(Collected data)
# # # # #

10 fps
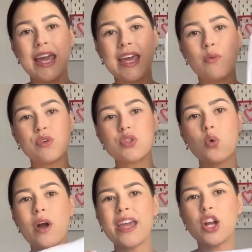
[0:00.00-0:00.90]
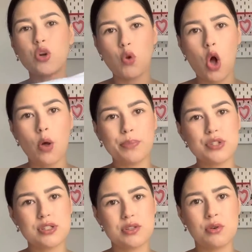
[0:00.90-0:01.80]
It was quite cropped,
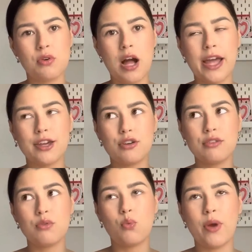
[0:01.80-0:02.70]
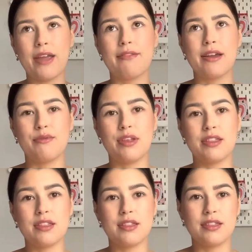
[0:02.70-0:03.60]
so I couldn't wear it with,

# # # # #

Work required: When you reproduce the entries above, keep every word exactly and leave out each picture.

Result:
10 fps
[0:00.00-0:00.90]
[0:00.90-0:01.80]
It was quite cropped,
[0:01.80-0:02.70]
[0:02.70-0:03.60]
so I couldn't wear it with,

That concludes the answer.